È possibile qui coordinarsi con l’attività del team coordinato dal prof. Mancuso con riferimento alle tecnologie sviluppate del Laboratorio Internazionale di Neurobiologia Vegetale, che permettono l’utilizzo di piante selezionale, nutrite con il percolato prodotto dalle discariche.

Al gruppo di lavoro del prof. Mancuso, il Ministero per lo Sviluppo Economico ha chiesto un progetto sperimentale per l’area della città di Taranto.
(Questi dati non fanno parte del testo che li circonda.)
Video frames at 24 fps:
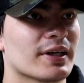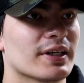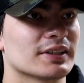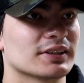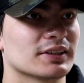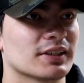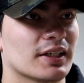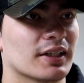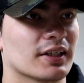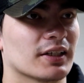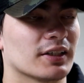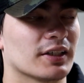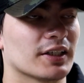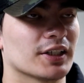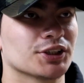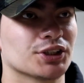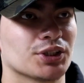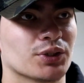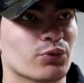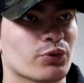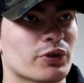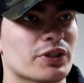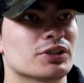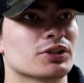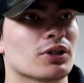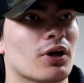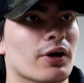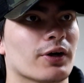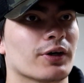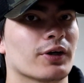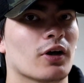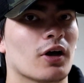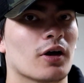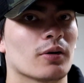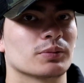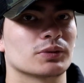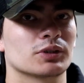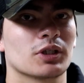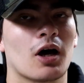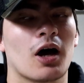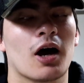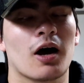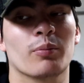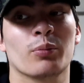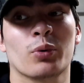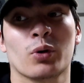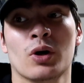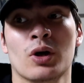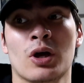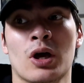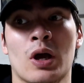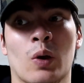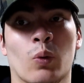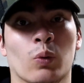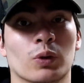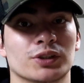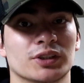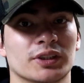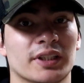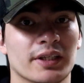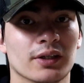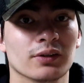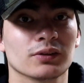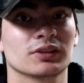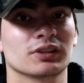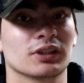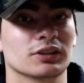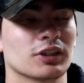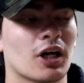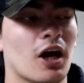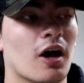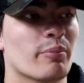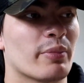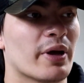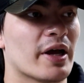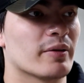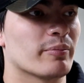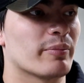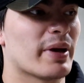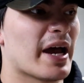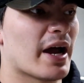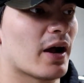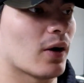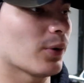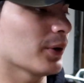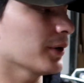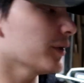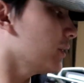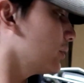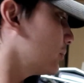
is an ignition retard up top, which kills the top end power,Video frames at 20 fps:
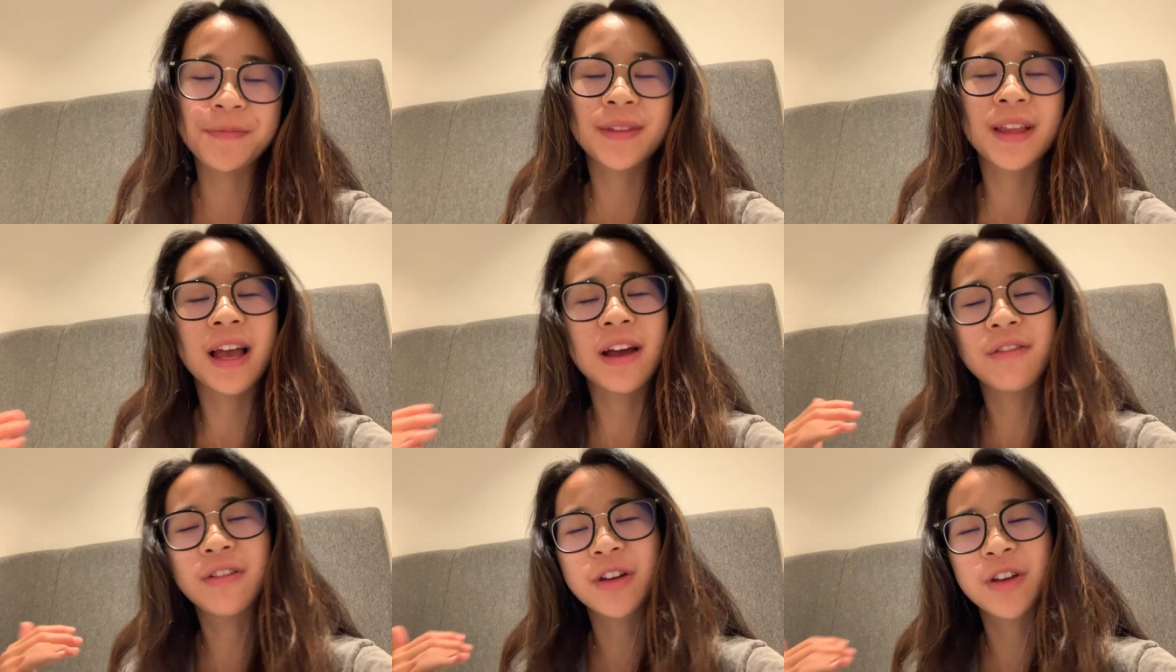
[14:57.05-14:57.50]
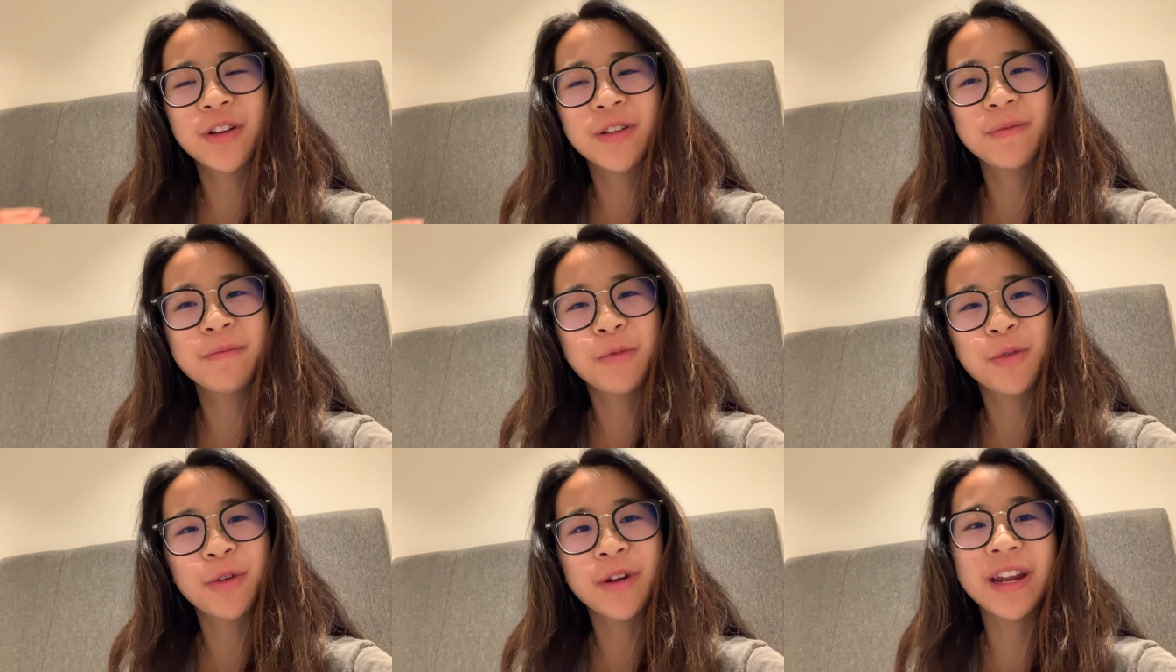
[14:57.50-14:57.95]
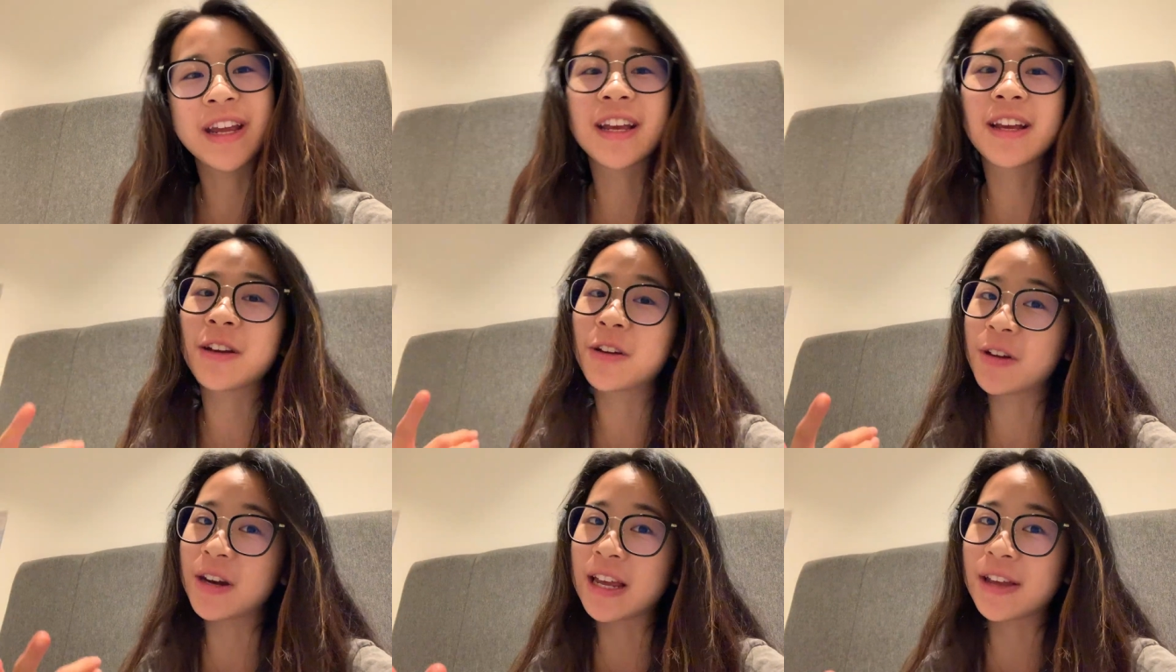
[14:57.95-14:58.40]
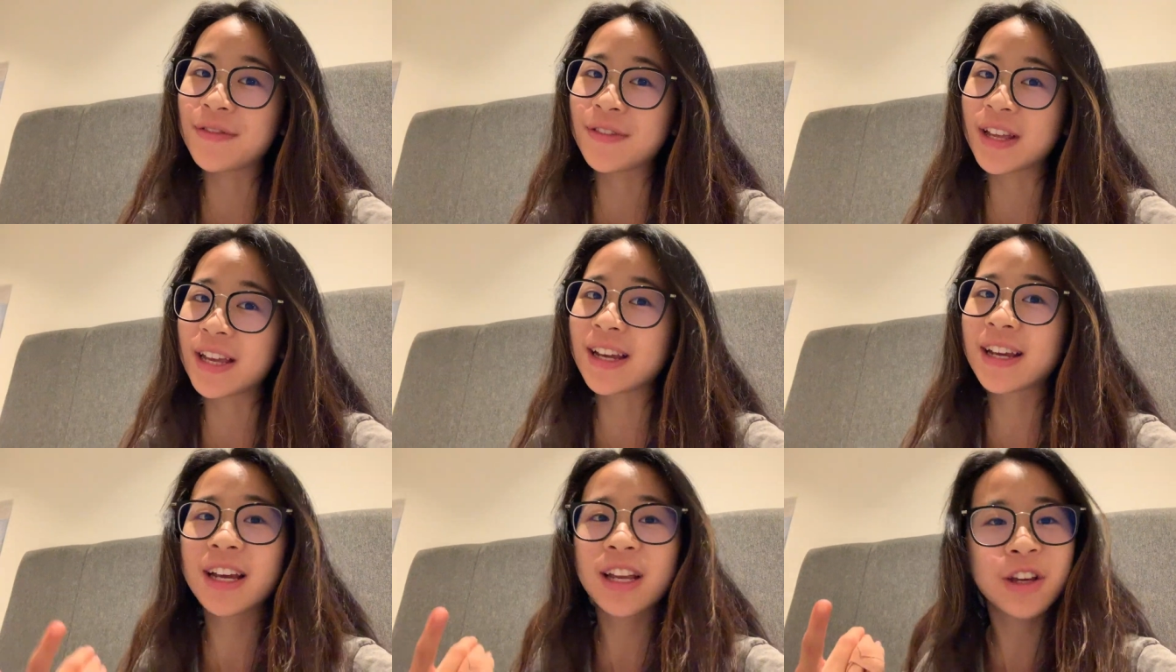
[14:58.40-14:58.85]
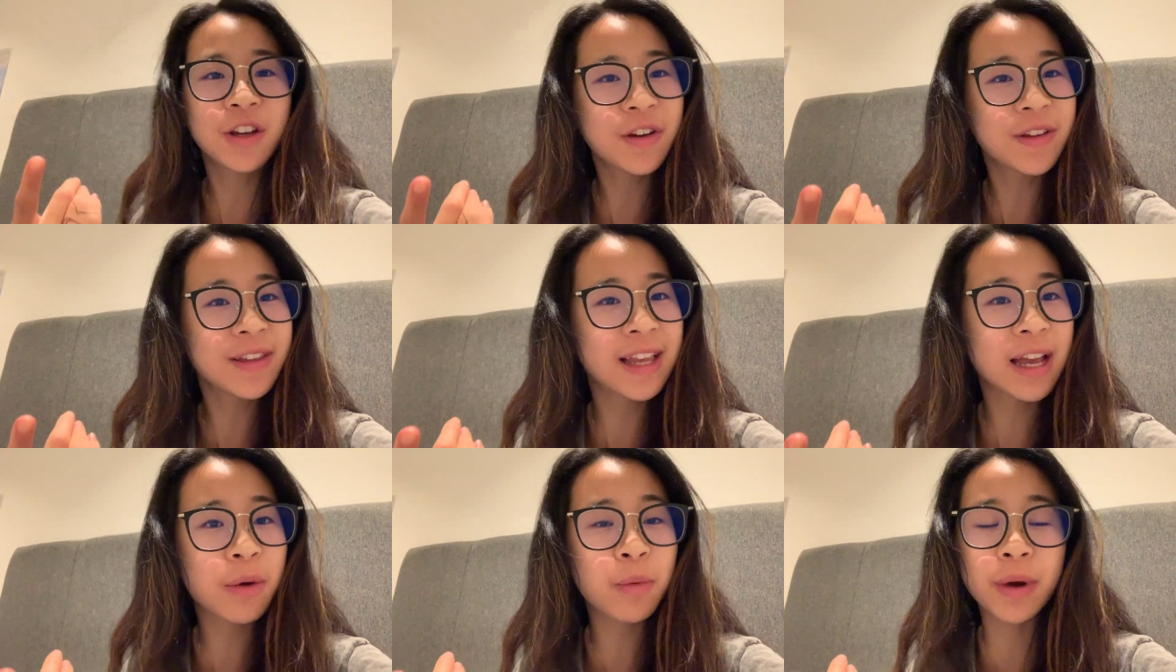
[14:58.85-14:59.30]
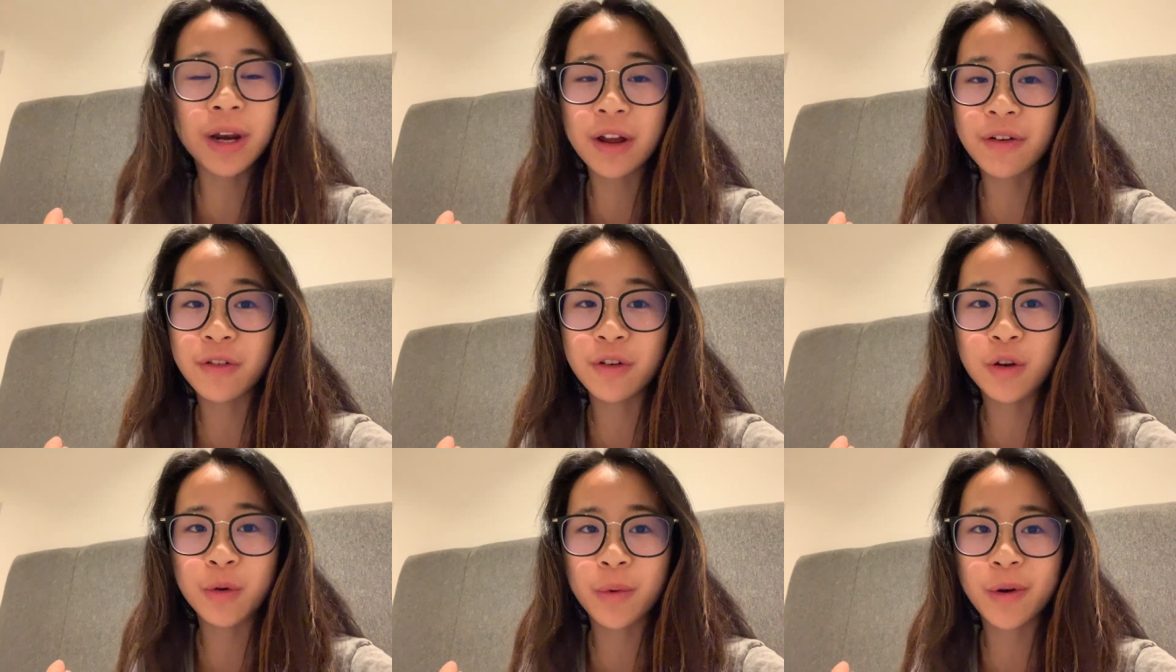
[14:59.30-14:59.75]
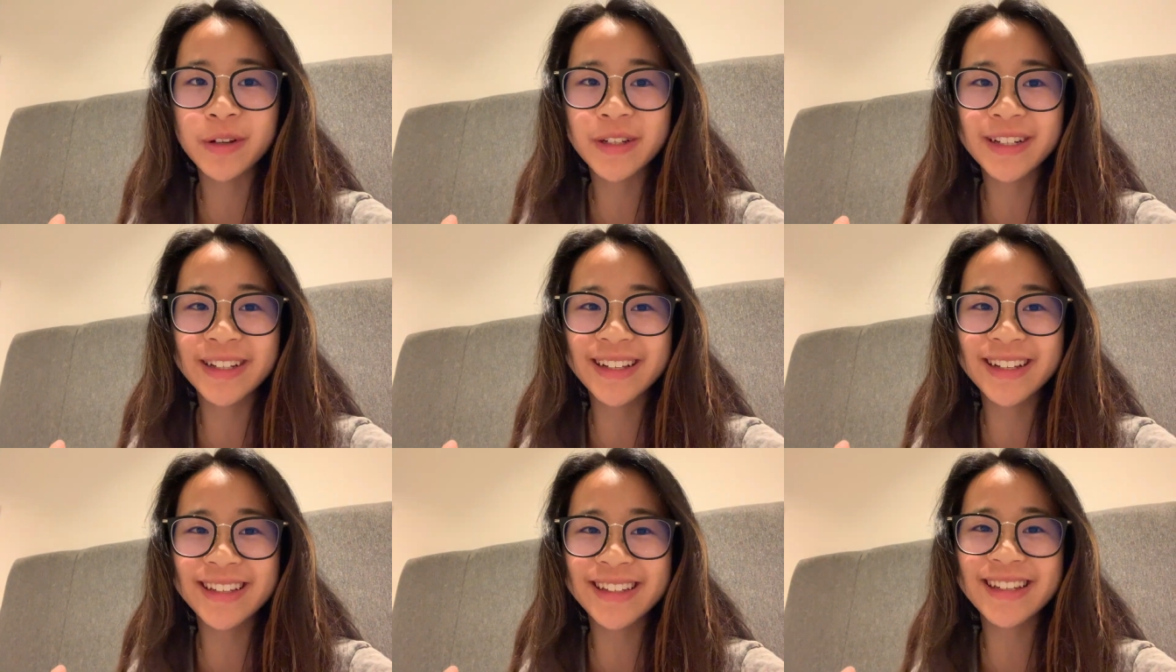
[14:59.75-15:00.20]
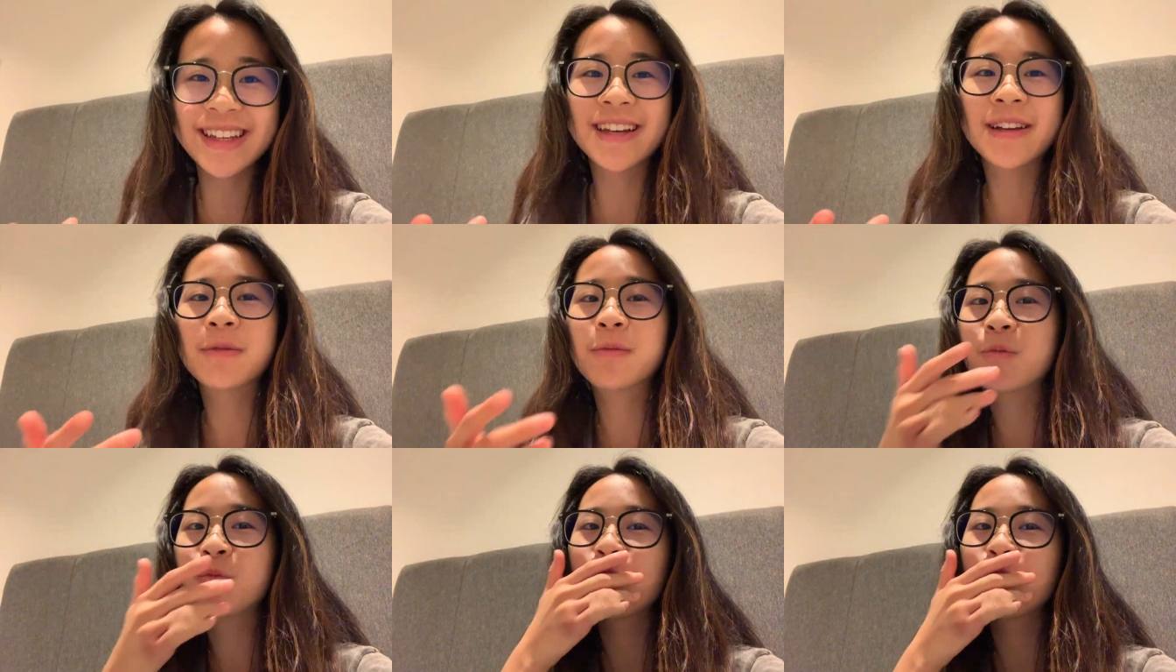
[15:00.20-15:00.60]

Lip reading: Have a good morning, good evening, and good night whenever you're watching this. Bye.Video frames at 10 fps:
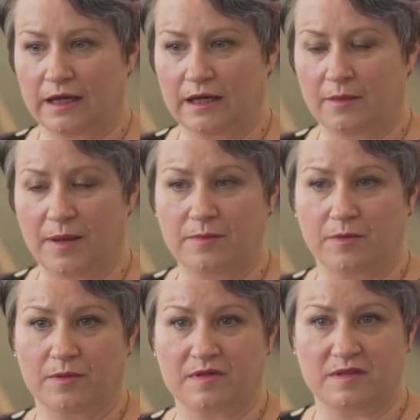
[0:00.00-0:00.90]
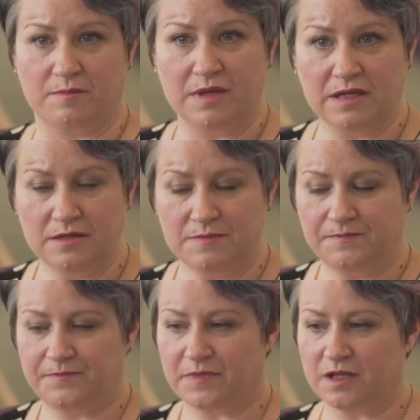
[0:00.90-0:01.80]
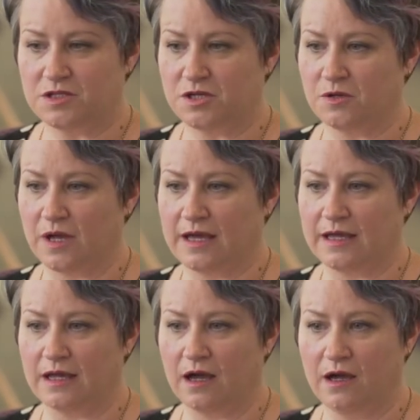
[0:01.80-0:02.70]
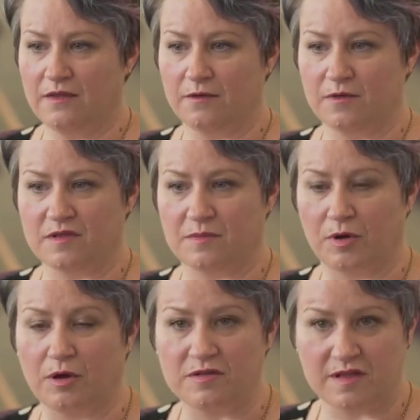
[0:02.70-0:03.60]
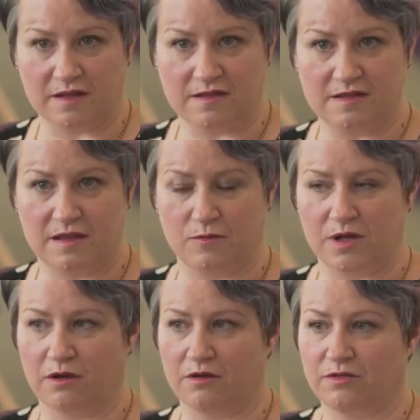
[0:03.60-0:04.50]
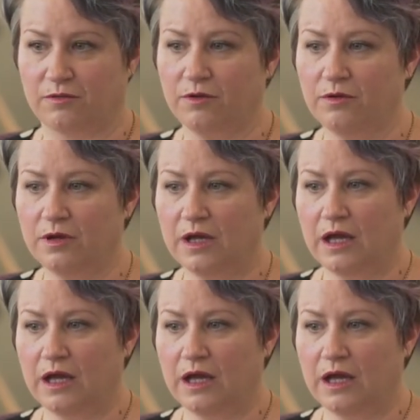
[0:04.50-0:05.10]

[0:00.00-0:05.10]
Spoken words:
a paper is submitted to AARE, there is a process that we go through,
L’inserimento del CREAF su tali terreni di ricerca permetterà di meglio coordinare simili aree di sperimentazione con le strategie politiche e normative dell’Unione Europea, anche attraverso un’appropriata interlocuzione con gli organi istituzionali di quest’ultima.

  • b) processi di inertizzazione dell’amianto e delle ceneri e scorie prodotte dagli inceneritori, con attenzione in particolare ai procedimenti più innovativi oggi in corso di realizzazione.
  • c) sistema della mobilità a impatto zero ed in particolare la mobilità elettrica.

Le grandi case di produzione di auto stanno velocemente indirizzandosi verso la produzione e la commercializzazione di modelli di auto elettriche.

Una spinta decisiva è stata data dal mercato cinese che si sta indirizzando con forza verso un sistema di mobilità “pulita”. La dimensione del mercato cinese e i grandi investimenti che le aziende produttrici di auto stanno sostenendo per non perdere le quote del mercato cinese, hanno accelerato lo sviluppo di un mercato che fino a poco tempo fa sembrava procedere a passo lento.

Nei prossimi anni verrà realizzata una capillare rete per alimentare le nuove auto elettriche.

Tutto ciò cambierà in modo significativo sia la mobilità privata che il sistema dei servizi e della logistica, con un’attenzione particolare al tema dell’ultimo miglio e dell’accessibilità dei centri urbani.

Fra i protagonisti della realizzazione di questa nuova infrastruttura ci saranno certamente le aziende dei servizi pubblici locali.

L’inserimento del CREAF su tali terreni di ricerca permetterà di meglio coordinare simili aree di sperimentazione con le strategie politiche e normative dell’Unione Europea, anche attraverso un’appropriata interlocuzione con gli organi istituzionali di quest’ultima.